Every one of the three failures dissolves at the substrate. Retrieval becomes traversal — relational questions are answered by relational queries. Context stops being reconstructed because it stops being ephemeral; the graph is the persistent state, shared across every agent and every invocation. Evidence chains become graph paths — every assertion in an answer is anchored to a node and an edge, every node anchored to a source system, every traversal auditable end to end.
Where the Market Actually Is
It is fair to ask: if this is the right architecture, who is building it?
The honest answer is that the category is forming, and the first wave of products is already in market. None of them have assembled the full architecture this argument describes. Each has located one or two of its properties and stopped there.

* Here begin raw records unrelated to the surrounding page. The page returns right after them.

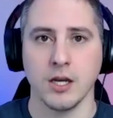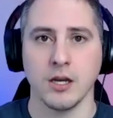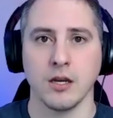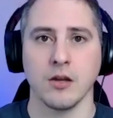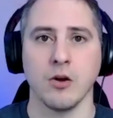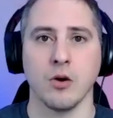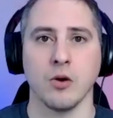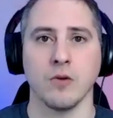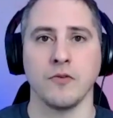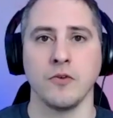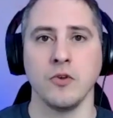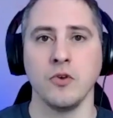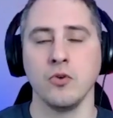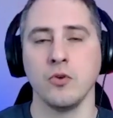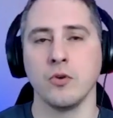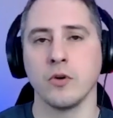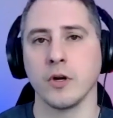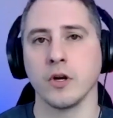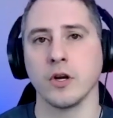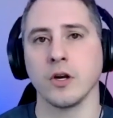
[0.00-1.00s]
You know, if you
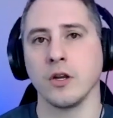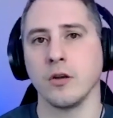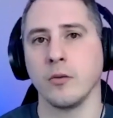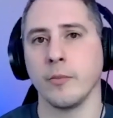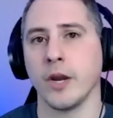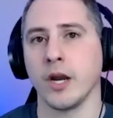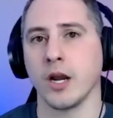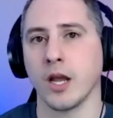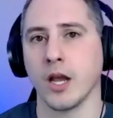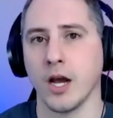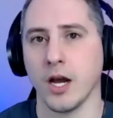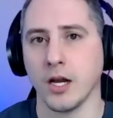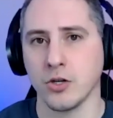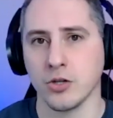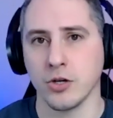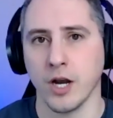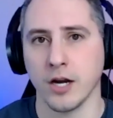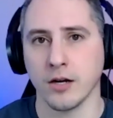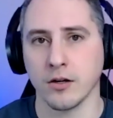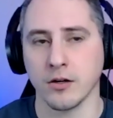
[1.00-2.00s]
were an independent
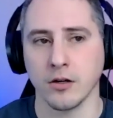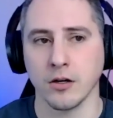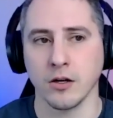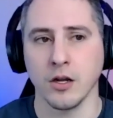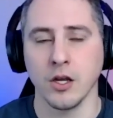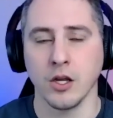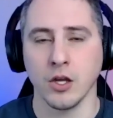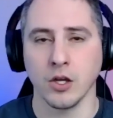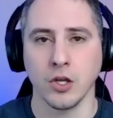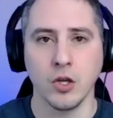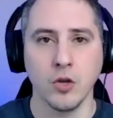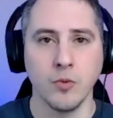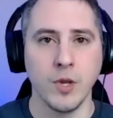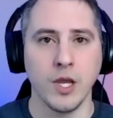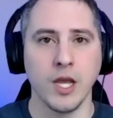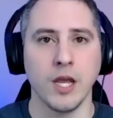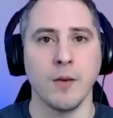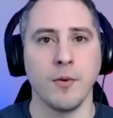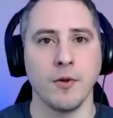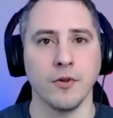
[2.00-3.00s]
contractor, you'd
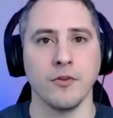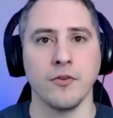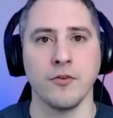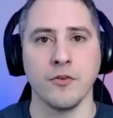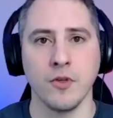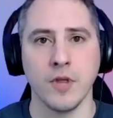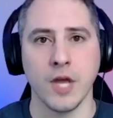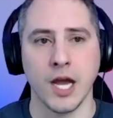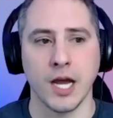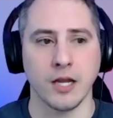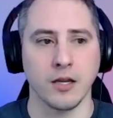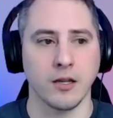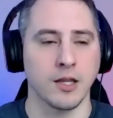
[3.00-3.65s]
be able to do that.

Palantir got there first. AIP has explicitly inverted around the Ontology — what Palantir calls Ontology-Aware Generation is the move this argument describes, made by an incumbent, in production. The shape is right. The limitation is the access model: the substrate is proprietary, deployment-heavy, and locked inside a platform that takes months of professional services to install. Most enterprises will never buy Palantir. An architecture cannot become a category if it is reachable only through one vendor and one deployment model.
Atlan has built the cleanest articulation of “context layer for AI agents” in the market. Their Enterprise Data Graph, Active Ontology, and Context Engineering Studio are a direct rendering of the inversion, and the substrate is real. The limitation is closer to perimeter than to shape: Atlan’s centre of gravity is the structured warehouse and the metadata that governs it. The unstructured surface — contracts, tickets, conversations, regulatory text — sits at the edge of their model rather than as first-class entities alongside the structured ones. The substrate is right; the perimeter is narrower than the agent ultimately needs.

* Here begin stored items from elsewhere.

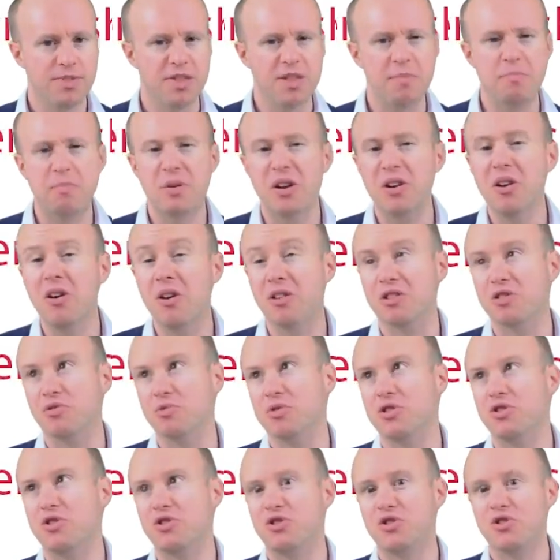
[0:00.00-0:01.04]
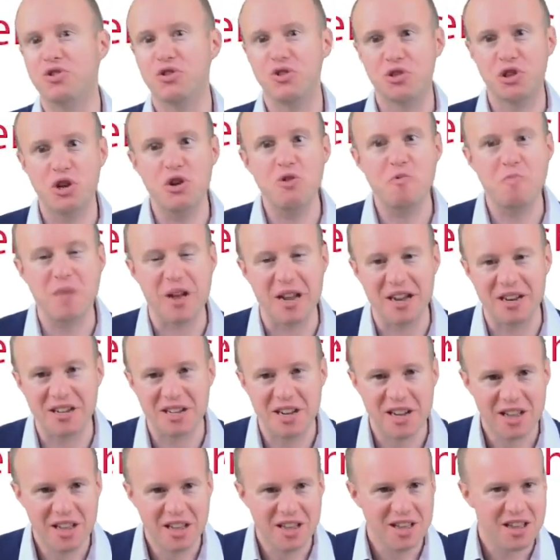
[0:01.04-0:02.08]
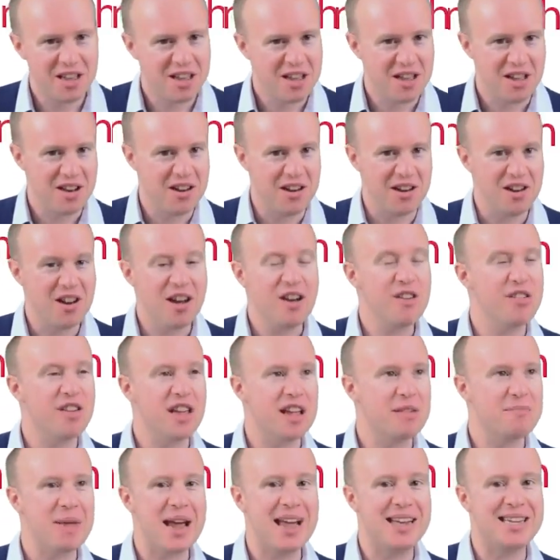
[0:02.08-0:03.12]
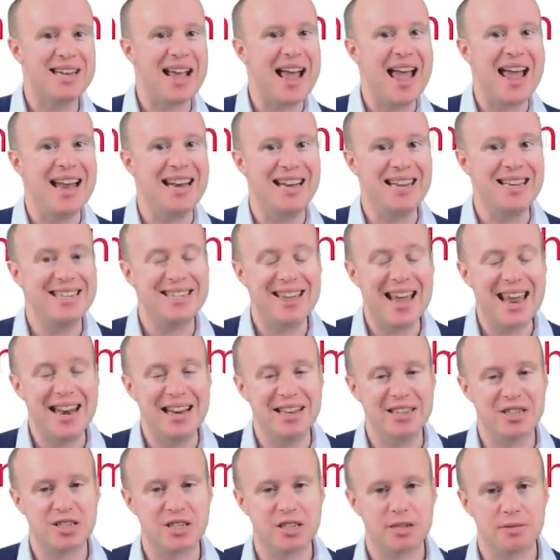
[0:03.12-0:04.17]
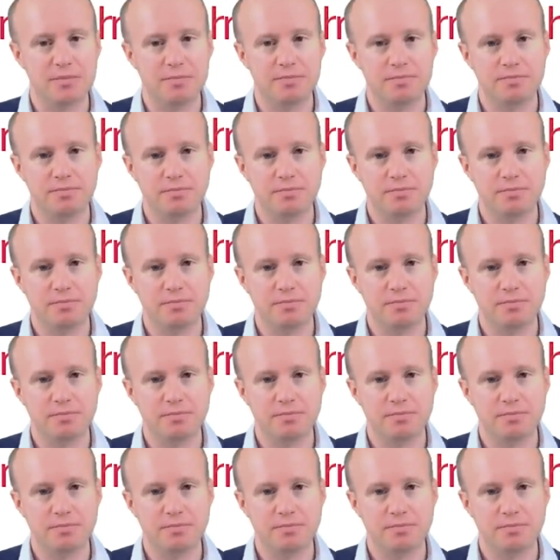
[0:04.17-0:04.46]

The plot was stupid. Nothing made any sense.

Cognee has built the automatic-construction half of the problem. Their pipeline assembles knowledge graphs from heterogeneous sources without hand-modelling. Zep / Graphiti sits in the same shape with a temporal twist — strong on how entities and facts change over time. Both are real, both are being adopted, and both are positioned as agent-memory libraries that plug into agent SDKs — not as full enterprise substrates with governance, lineage, and audit native at the substrate layer.
Stardog and others in the enterprise graph-database lineage offer agentic interfaces over their graphs. Voicebox grounds LLM output in SPARQL queries against the graph. The shape is closer to substrate than to memory, but the graph is treated as a database to query, not as the runtime context the agent thinks within.
GraphRAG remains what it was. A smarter retrieval index inside the same RAG runtime. Not a substrate.
The architecture this argument is pointing at — canonical, automatically built, governed, full-enterprise, agent-native, accessible — has not yet been assembled in one product by one vendor. Each of these players has located a piece. Whoever puts the pieces together first wins the next decade of enterprise AI.
The Stake
Most enterprise agent stacks shipping today will have to be rebuilt. Not extended, not improved — rebuilt. The runtime is wrong, the substrate is wrong, the foundation cannot carry the weight of what enterprises actually need from agents: relational reasoning, accumulating understanding, defensible evidence.
The teams that recognise this early will win the next decade of enterprise AI. The teams that bet on longer context windows and smarter retrievers will spend the next decade explaining why their agents keep getting accounts wrong.